▶ _WHAT THE EXERCISE ASKS_: Below are records; please set down exactly the lines from the first through the one containing "[0:08.00-0:08.20]".

▶ _SOURCE RECORDS_:
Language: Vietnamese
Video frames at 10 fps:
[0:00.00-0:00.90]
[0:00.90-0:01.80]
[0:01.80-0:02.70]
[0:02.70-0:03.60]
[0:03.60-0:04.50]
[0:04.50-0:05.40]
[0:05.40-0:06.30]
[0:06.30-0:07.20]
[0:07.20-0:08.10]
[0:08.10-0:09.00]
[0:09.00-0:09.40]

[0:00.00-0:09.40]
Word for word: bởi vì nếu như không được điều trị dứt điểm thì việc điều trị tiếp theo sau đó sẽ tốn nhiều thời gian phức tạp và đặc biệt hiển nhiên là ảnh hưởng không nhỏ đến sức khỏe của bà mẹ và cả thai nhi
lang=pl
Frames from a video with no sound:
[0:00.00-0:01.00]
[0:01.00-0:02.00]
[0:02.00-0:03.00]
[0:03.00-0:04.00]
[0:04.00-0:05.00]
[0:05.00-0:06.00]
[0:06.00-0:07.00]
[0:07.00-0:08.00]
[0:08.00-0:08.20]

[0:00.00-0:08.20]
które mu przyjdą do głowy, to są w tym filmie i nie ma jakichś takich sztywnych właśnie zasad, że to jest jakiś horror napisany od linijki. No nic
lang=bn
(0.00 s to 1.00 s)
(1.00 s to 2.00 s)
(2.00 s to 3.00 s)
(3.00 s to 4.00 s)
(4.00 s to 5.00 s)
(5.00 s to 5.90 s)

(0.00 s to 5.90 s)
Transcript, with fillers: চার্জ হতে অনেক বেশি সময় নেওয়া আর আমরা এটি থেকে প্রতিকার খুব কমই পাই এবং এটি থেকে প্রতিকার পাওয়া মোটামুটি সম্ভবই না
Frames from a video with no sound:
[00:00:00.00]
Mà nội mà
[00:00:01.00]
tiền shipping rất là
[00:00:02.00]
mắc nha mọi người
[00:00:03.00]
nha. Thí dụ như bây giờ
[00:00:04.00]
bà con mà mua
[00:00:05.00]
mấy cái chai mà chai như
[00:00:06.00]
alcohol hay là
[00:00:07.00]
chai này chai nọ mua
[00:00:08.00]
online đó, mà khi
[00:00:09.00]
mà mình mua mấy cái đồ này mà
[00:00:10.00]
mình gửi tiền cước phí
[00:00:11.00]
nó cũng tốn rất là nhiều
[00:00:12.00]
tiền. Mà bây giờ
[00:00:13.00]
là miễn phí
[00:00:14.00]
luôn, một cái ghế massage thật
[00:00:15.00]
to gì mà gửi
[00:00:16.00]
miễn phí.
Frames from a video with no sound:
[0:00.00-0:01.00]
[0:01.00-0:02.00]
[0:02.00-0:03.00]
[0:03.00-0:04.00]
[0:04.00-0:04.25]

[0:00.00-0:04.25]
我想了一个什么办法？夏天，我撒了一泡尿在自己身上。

▶ _COMPLETED TASK_:
Language: Vietnamese
Video frames at 10 fps:
[0:00.00-0:00.90]
[0:00.90-0:01.80]
[0:01.80-0:02.70]
[0:02.70-0:03.60]
[0:03.60-0:04.50]
[0:04.50-0:05.40]
[0:05.40-0:06.30]
[0:06.30-0:07.20]
[0:07.20-0:08.10]
[0:08.10-0:09.00]
[0:09.00-0:09.40]

[0:00.00-0:09.40]
Word for word: bởi vì nếu như không được điều trị dứt điểm thì việc điều trị tiếp theo sau đó sẽ tốn nhiều thời gian phức tạp và đặc biệt hiển nhiên là ảnh hưởng không nhỏ đến sức khỏe của bà mẹ và cả thai nhi
lang=pl
Frames from a video with no sound:
[0:00.00-0:01.00]
[0:01.00-0:02.00]
[0:02.00-0:03.00]
[0:03.00-0:04.00]
[0:04.00-0:05.00]
[0:05.00-0:06.00]
[0:06.00-0:07.00]
[0:07.00-0:08.00]
[0:08.00-0:08.20]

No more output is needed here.